◆ **Assigned task**:
Where an image occurs, skip it and print the rest of the records verbatim.
Input data Block Start
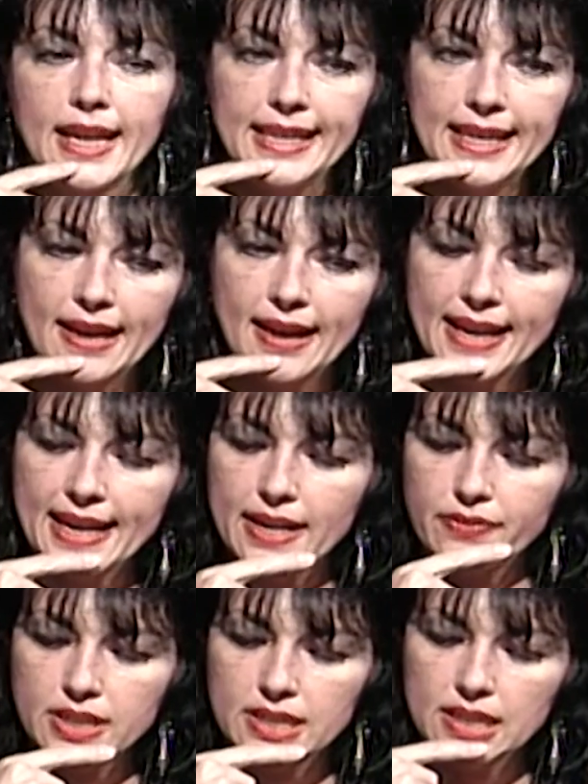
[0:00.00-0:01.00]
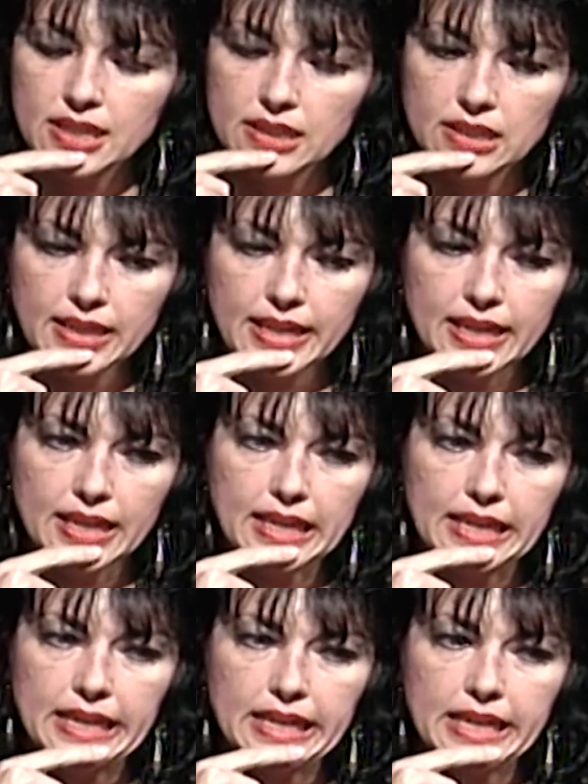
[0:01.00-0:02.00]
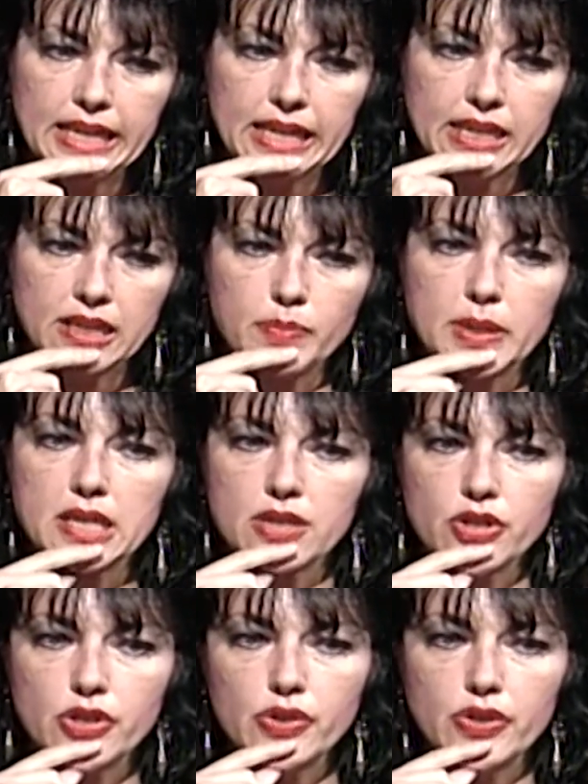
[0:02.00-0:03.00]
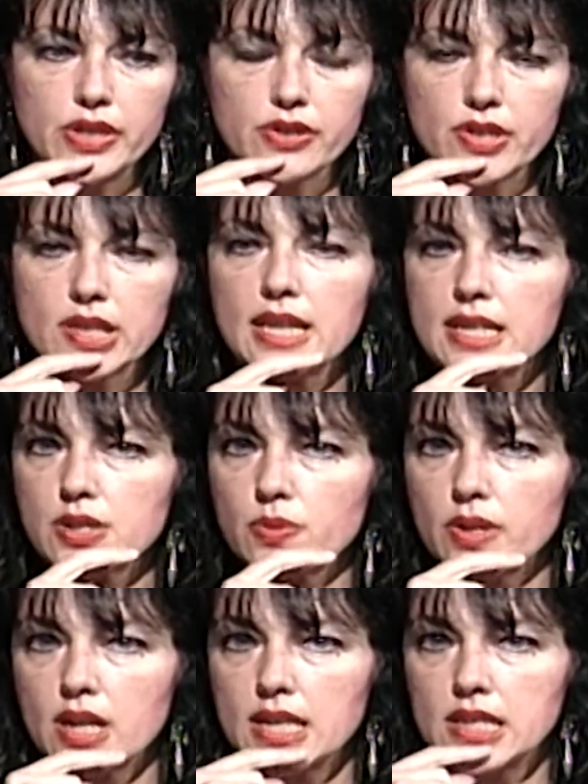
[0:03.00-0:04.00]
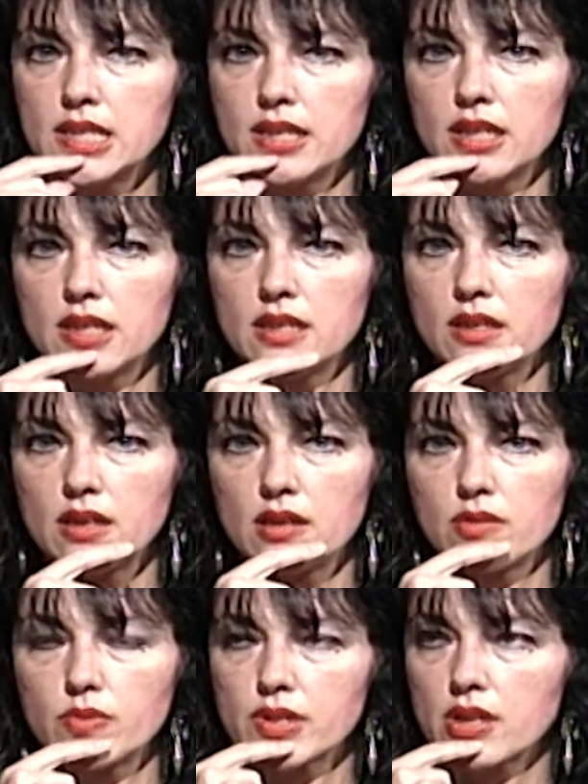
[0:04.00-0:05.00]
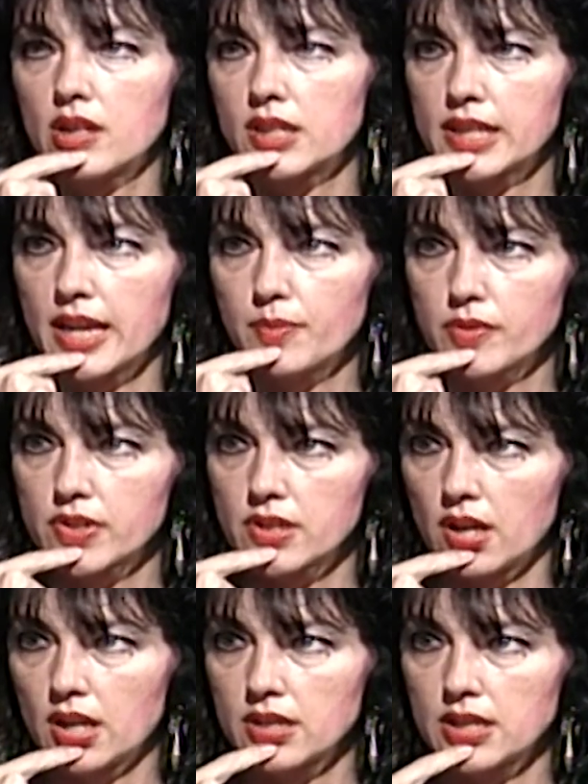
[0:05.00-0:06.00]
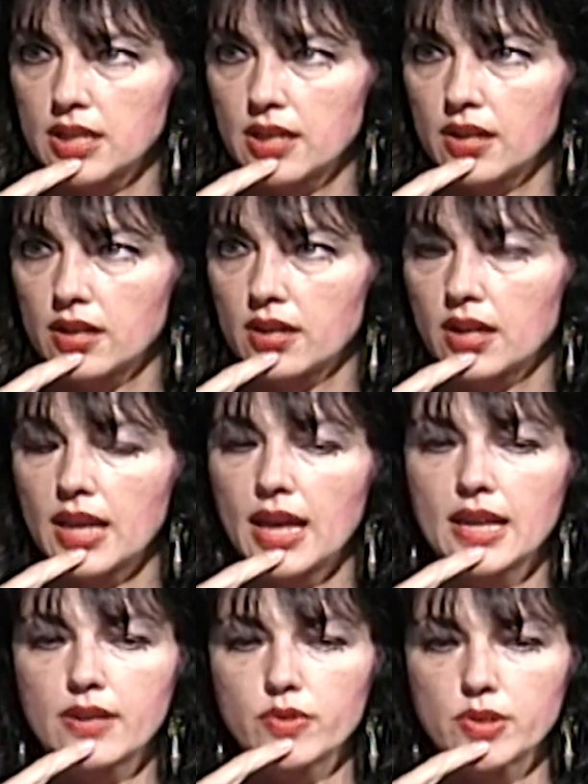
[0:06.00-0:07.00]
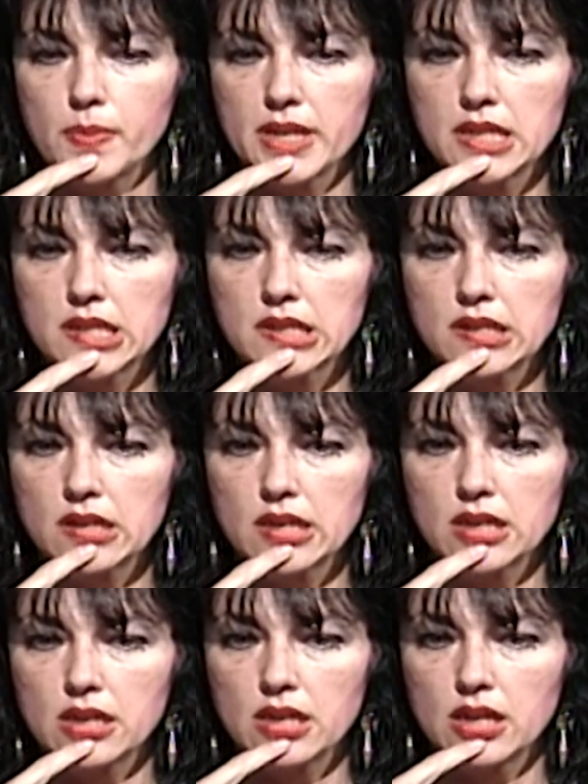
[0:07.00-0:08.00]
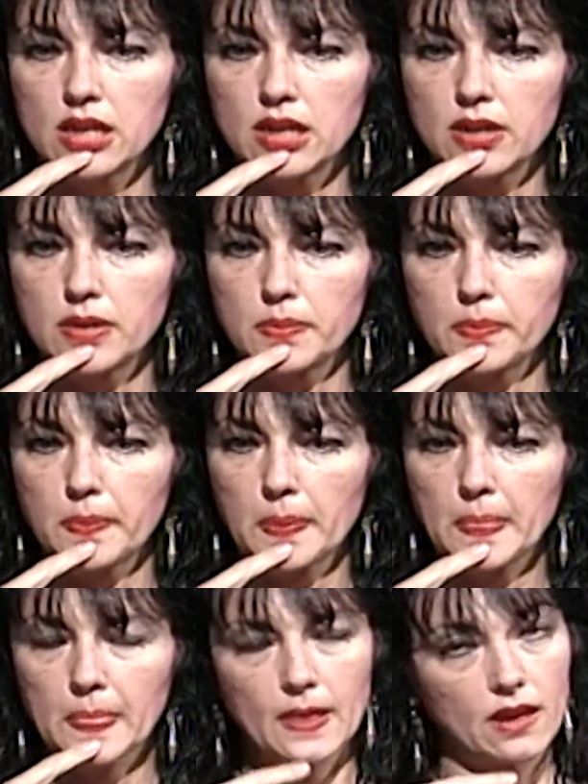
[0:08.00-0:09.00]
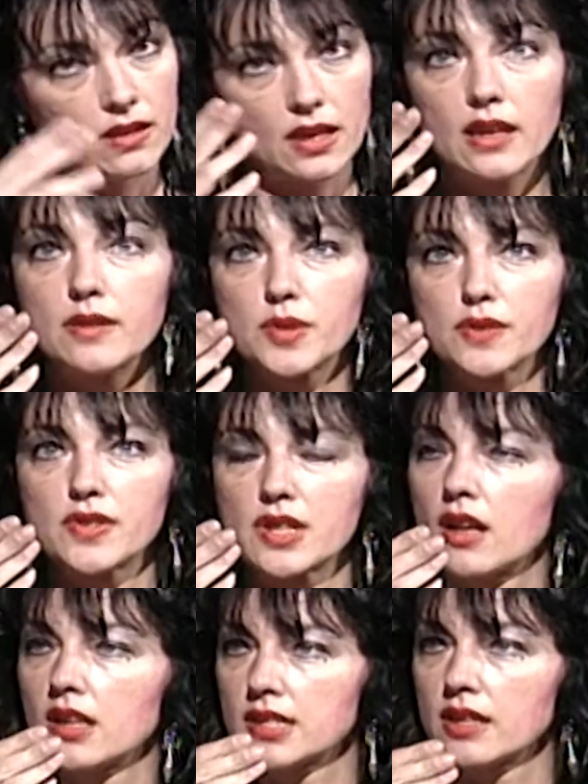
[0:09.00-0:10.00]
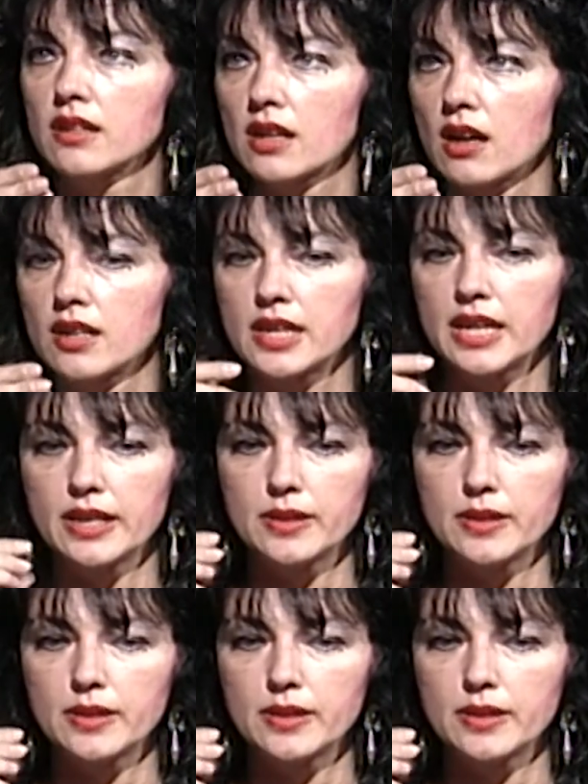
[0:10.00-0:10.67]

Yeah, I haven't done any in about two years. The last one I did uh, was called A Game of Solitaire, mm -hmm. and it was based on um, games of solitaire, card mm -hmm.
Input data Block End
◆ **Output below**:
[0:00.00-0:01.00]
[0:01.00-0:02.00]
[0:02.00-0:03.00]
[0:03.00-0:04.00]
[0:04.00-0:05.00]
[0:05.00-0:06.00]
[0:06.00-0:07.00]
[0:07.00-0:08.00]
[0:08.00-0:09.00]
[0:09.00-0:10.00]
[0:10.00-0:10.67]

Yeah, I haven't done any in about two years. The last one I did uh, was called A Game of Solitaire, mm -hmm. and it was based on um, games of solitaire, card mm -hmm.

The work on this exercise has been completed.